[[ Records to process open ]]

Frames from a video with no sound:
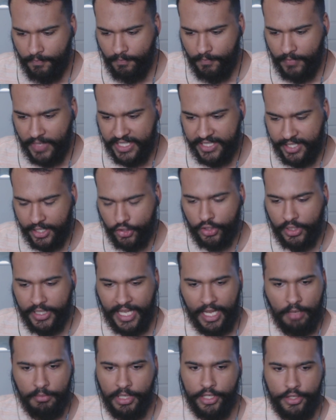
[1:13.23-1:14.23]
essentially
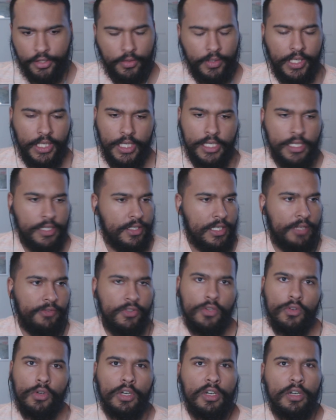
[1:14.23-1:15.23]
how I'm going to do it is, if
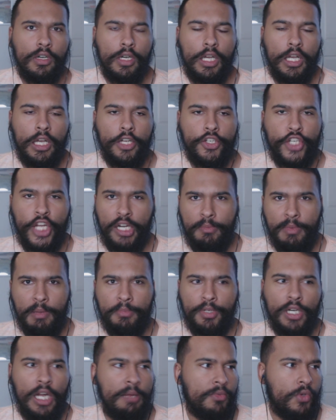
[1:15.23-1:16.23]
you are a channel
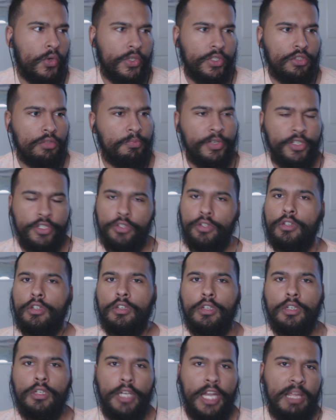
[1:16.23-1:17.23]
member, I'm going to put
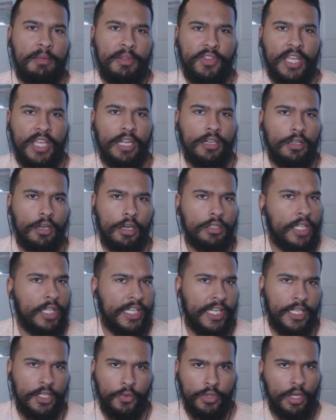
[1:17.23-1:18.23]
your name at the end card like
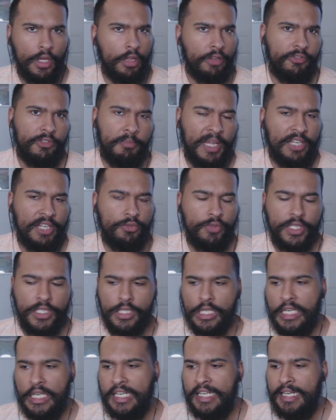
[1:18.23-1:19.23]
I do with all of the patrons.
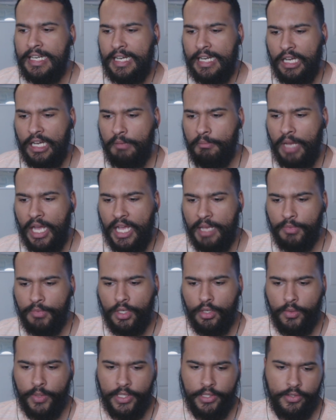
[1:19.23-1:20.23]
I'm
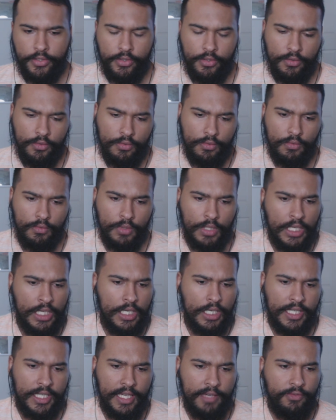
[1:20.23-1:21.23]
going to
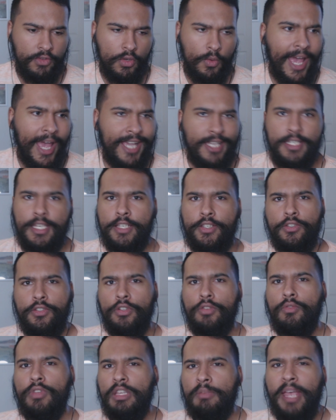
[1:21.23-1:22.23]
give you access
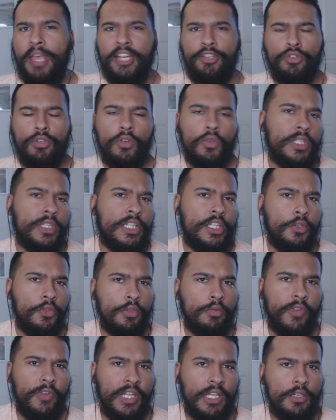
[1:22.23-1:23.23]
to the patron-only
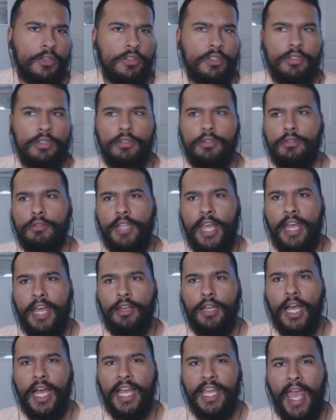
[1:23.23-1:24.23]
YouTube videos that
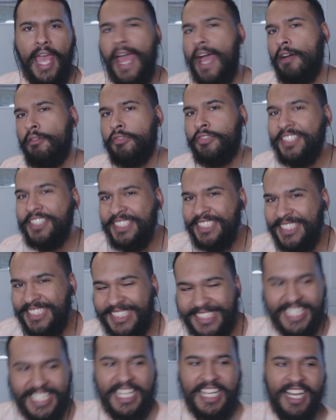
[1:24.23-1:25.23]
I have
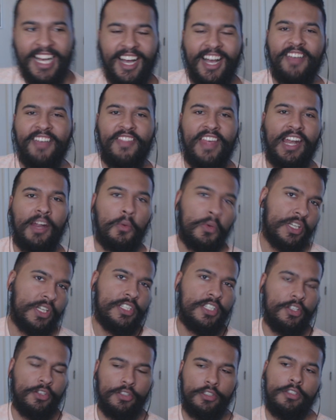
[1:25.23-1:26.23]
and that I will
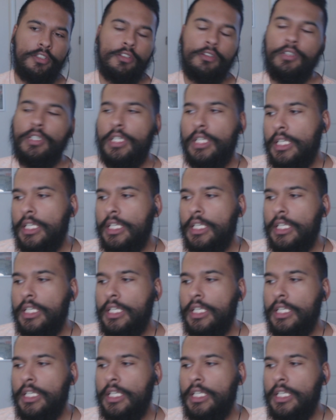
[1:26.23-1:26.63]
continue to do.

[[ Records to process closed ]]

> **Your objective**: Line by line, retype the records above exactly, minus the images.

> **Written answer**:
Frames from a video with no sound:
[1:13.23-1:14.23]
essentially
[1:14.23-1:15.23]
how I'm going to do it is, if
[1:15.23-1:16.23]
you are a channel
[1:16.23-1:17.23]
member, I'm going to put
[1:17.23-1:18.23]
your name at the end card like
[1:18.23-1:19.23]
I do with all of the patrons.
[1:19.23-1:20.23]
I'm
[1:20.23-1:21.23]
going to
[1:21.23-1:22.23]
give you access
[1:22.23-1:23.23]
to the patron-only
[1:23.23-1:24.23]
YouTube videos that
[1:24.23-1:25.23]
I have
[1:25.23-1:26.23]
and that I will
[1:26.23-1:26.63]
continue to do.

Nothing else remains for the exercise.